Autores principais:Mateus, Isabel Cristina
Assunto:Surrealismo Loucura Fialho de Almeida Diálogo interartes
Ano:2013
País:Portugal
Tipo de documento:outro
Tipo de acesso:acesso restrito
Instituição associada:Universidade do Minho
Idioma:português
Origem:RepositóriUM - Universidade do Minho
Descrição
Resumo:Na sequência da erosão do positivismo científico, as duas últimas décadas de oitocentos testemunham um desassossego cultural e artístico que virá a irromper e ganhar forma de expressão nas poéticas do século XX, em particular na aventura surrealista. Em Portugal, alguns autores testemunham esse intenso período de gestação da modernidade artística mostrando-se em sintonia com (e, em certos momentos, antecipando) a hora europeia.
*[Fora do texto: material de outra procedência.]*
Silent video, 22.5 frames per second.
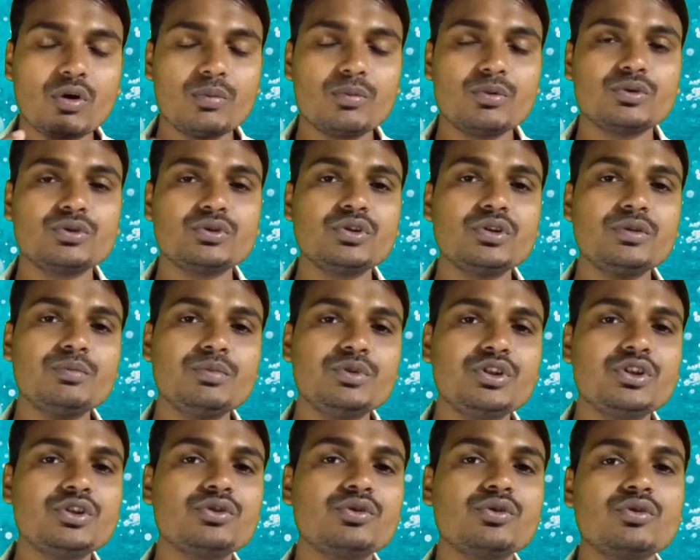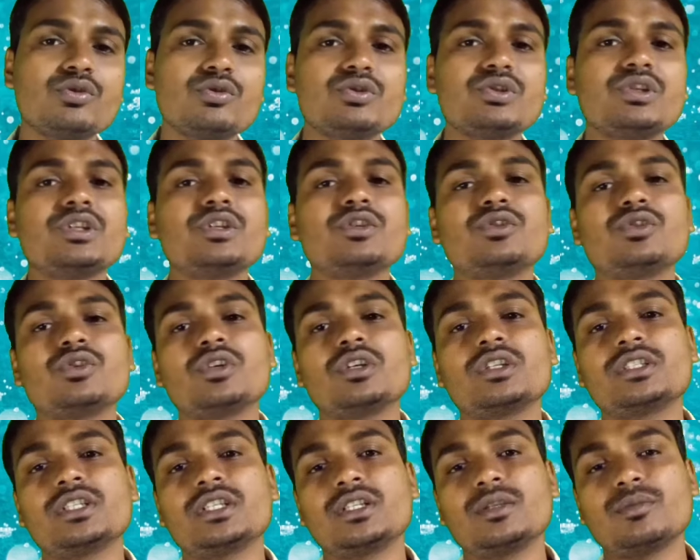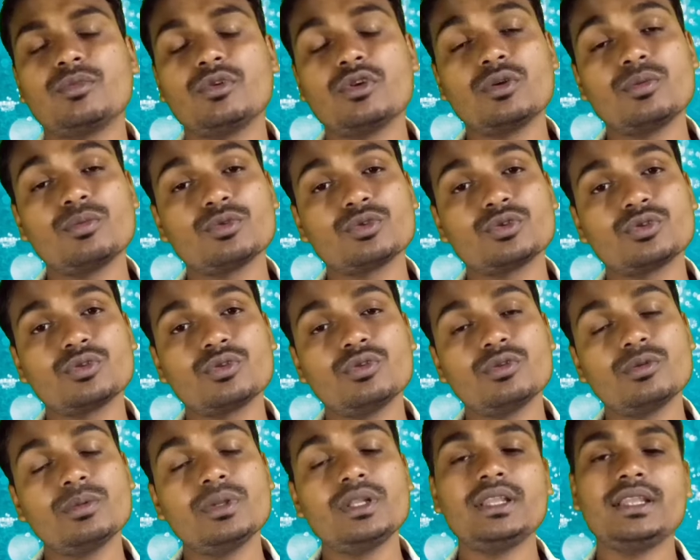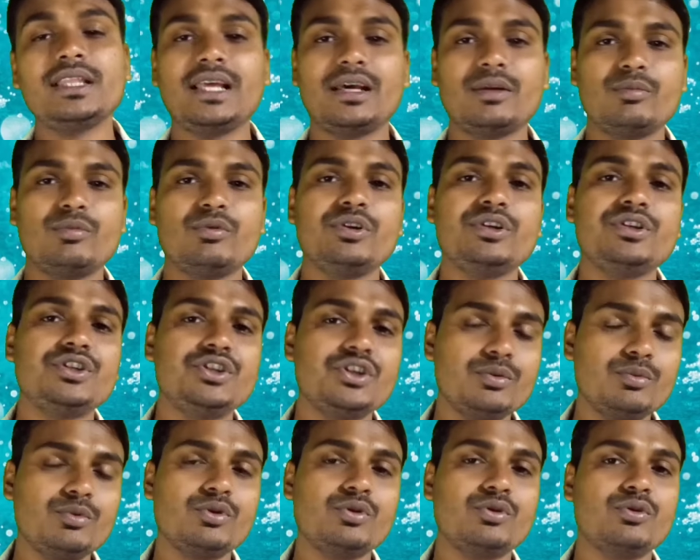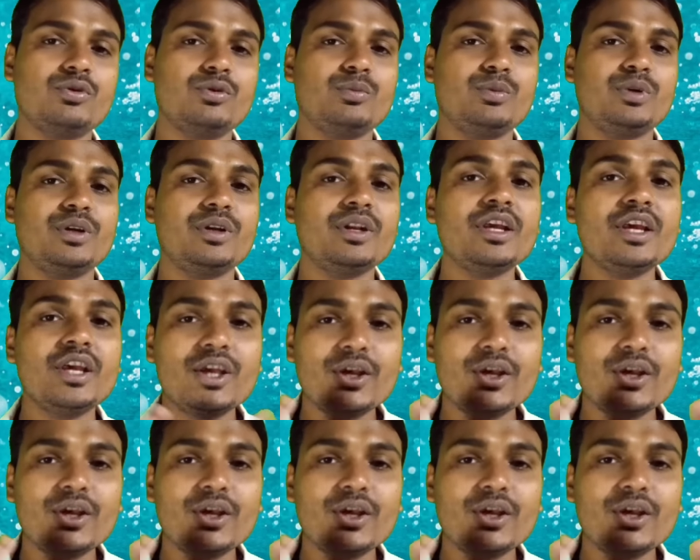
অবশ্যই বিশেষজ্ঞ চিকিৎসকের সাথে পরামর্শ করবেন তারপরে সেবন করবেন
Loucura, fragmentação interior, descoberta do inconsciente, diálogo interartístico (e em especial com as artes plásticas), experimentalismo linguístico, linguagem visual, escrita pulsional são caminhos que já então se abrem e se cruzam, caminhos que o surrealismo viria mais tarde, com um atraso que não deixa de ser surpreendente, percorrer. Entre esses autores, a “tinta delirante” de Fialho d’Almeida constitui, mais do que um momento precursor, um elo de ligação tão inesperado quanto fundamental.